Under the hood, each CG iteration calls bsr_spmm(A, x.unsqueeze(1)) once. On the NKI backend that's one kernel dispatch + one HBM round-trip per iteration. On CPU it's torch.sparse-backed and roughly on par with scipy.sparse.linalg.cg (benchmarked: 369 μs vs 310 μs at 128×128 SPD, 1.19× slower).

v0.4.0 — fused kernel with SBUF-resident A

The architectural claim from #22: Trainium's 32 GB SBUF per NeuronCore fits a 5000×5000 BSR Hamiltonian on-chip. CG doesn't need to round-trip A to HBM at all — only x, r, and p.

The shape of the v0.4.0 kernel:

@nki.jit
def _cg_spd_kernel(A_blocks, A_cols, A_row_ptrs, b, max_iter):
    # Load A blocks once into SBUF at the top.
    A_sbuf = nl.load(A_blocks)

    # State: x, r, p in SBUF registers.
    x = nl.zeros(...)
    r = nl.copy(b)
    p = nl.copy(r)
    rr = nl.reduce(r * r)

    for k in nl.affine_range(max_iter):
        Ap = _bsr_matvec_sbuf(A_sbuf, A_cols, A_row_ptrs, p)   # all SBUF
        pAp = nl.reduce(p * Ap)
        alpha = rr / pAp
        x = x + alpha * p
        r = r - alpha * Ap
        rr_new = nl.reduce(r * r)
        beta = rr_new / rr
        p = r + beta * p
        rr = rr_new

    return x, residual_norm_history

Fixed max_iter, no early exit — returning the full residual history lets the host pick the convergence point post-hoc (standard NKI-inside-loop constraint: no dynamic control flow).
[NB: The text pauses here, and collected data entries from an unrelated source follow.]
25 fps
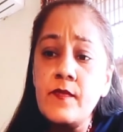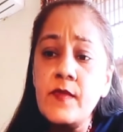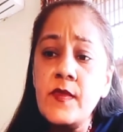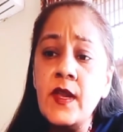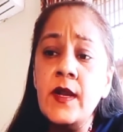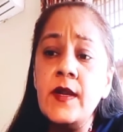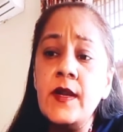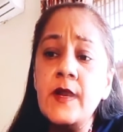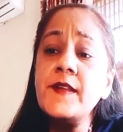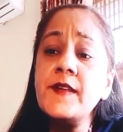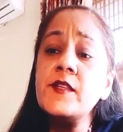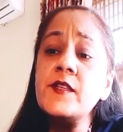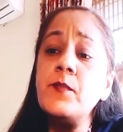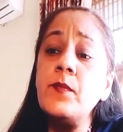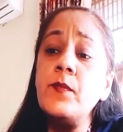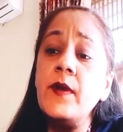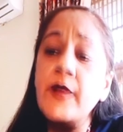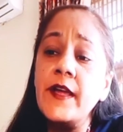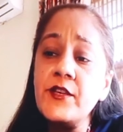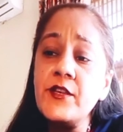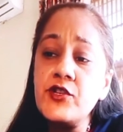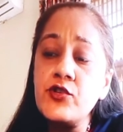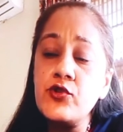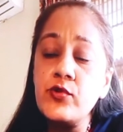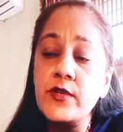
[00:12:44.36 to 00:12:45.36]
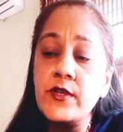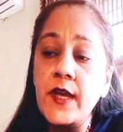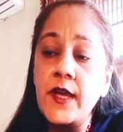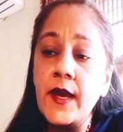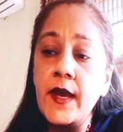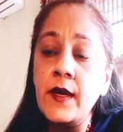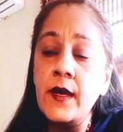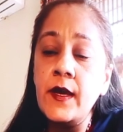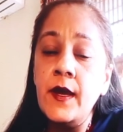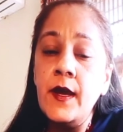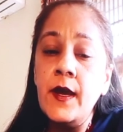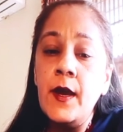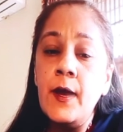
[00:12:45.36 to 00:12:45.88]
Let's pledge to
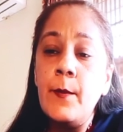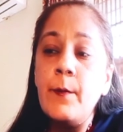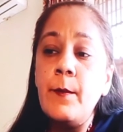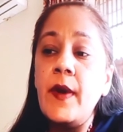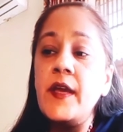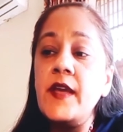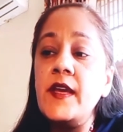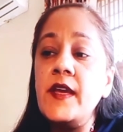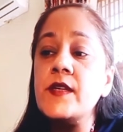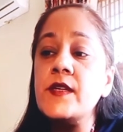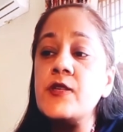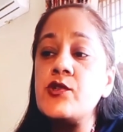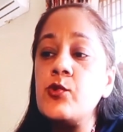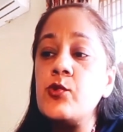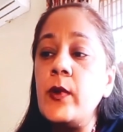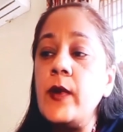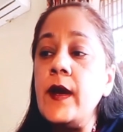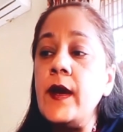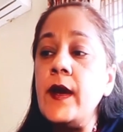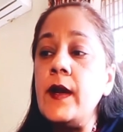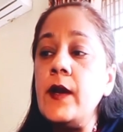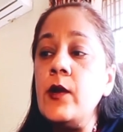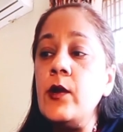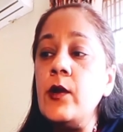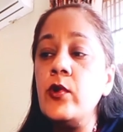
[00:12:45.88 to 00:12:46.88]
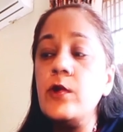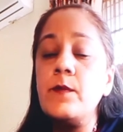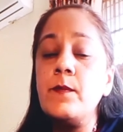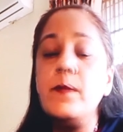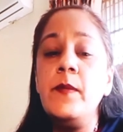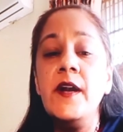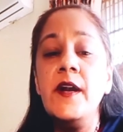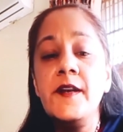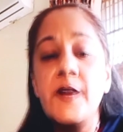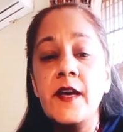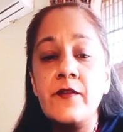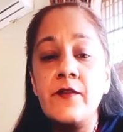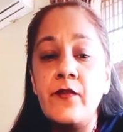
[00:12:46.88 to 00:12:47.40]
take measures to include
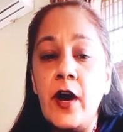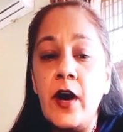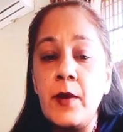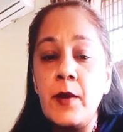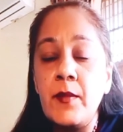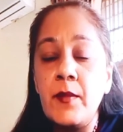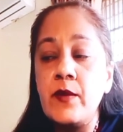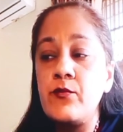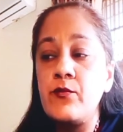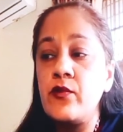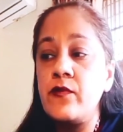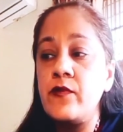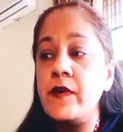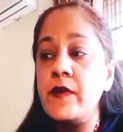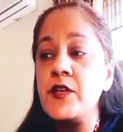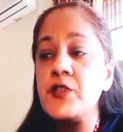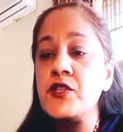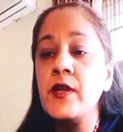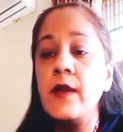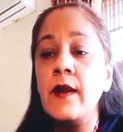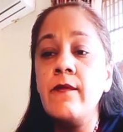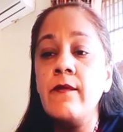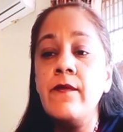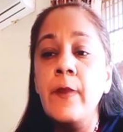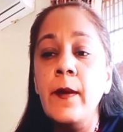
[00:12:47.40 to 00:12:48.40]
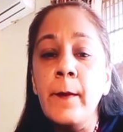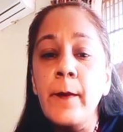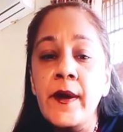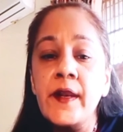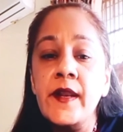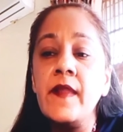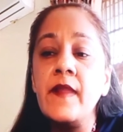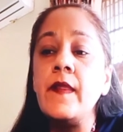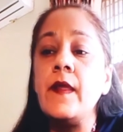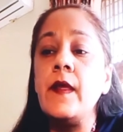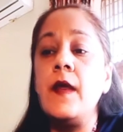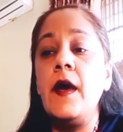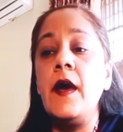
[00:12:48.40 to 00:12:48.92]
built environment professional women
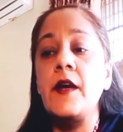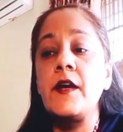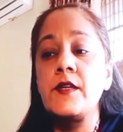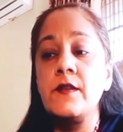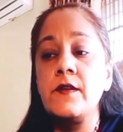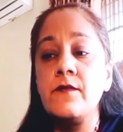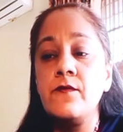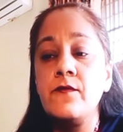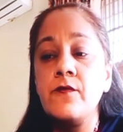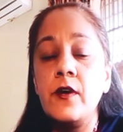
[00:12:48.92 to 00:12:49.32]
in the active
Expected regime where this wins: when max_iter × dispatch_overhead > fused_kernel_cost + hbm_load_A_once. For a 4000×4000 BSR Hamiltonian with ~100 iterations to convergence, that's roughly an order of magnitude of wall-time reduction.

What needs to land first:

  1. Simulator-iterated kernel skeleton (now tractable thanks to the nki-simulator CI gate — see the NKI 0.3.0 migration in v0.3.1).
  2. SBUF sizing model for A — some workloads overflow 32 GB; then fall back to the v0.3.2 plumbing.
  3. Dispatcher logic in cg_bsr that picks the fused kernel when max_iter * n exceeds a threshold.

Tracked in a dedicated sub-issue on trnsci/trnsparse.

Why CG and power iteration, not GMRES / Lanczos / Davidson

v0.3.2 covers the two most common algorithm families:

  • CG for SPD systems — the workhorse for Hamiltonian solves, stiffness systems, and many PDE discretizations.
  • Power iteration for dominant eigenpairs — the starting point for spectral methods, PageRank-like fixed points, and the iteration core inside Lanczos / Arnoldi / Davidson.

GMRES (general non-symmetric systems), Lanczos / Arnoldi (full spectrum), and Davidson (interior eigenvalues) are follow-ups when users ask for them. The v0.4.0 fused kernel's structure (load A once, iterate on-chip) generalizes trivially to those variants — it's the same architectural pattern.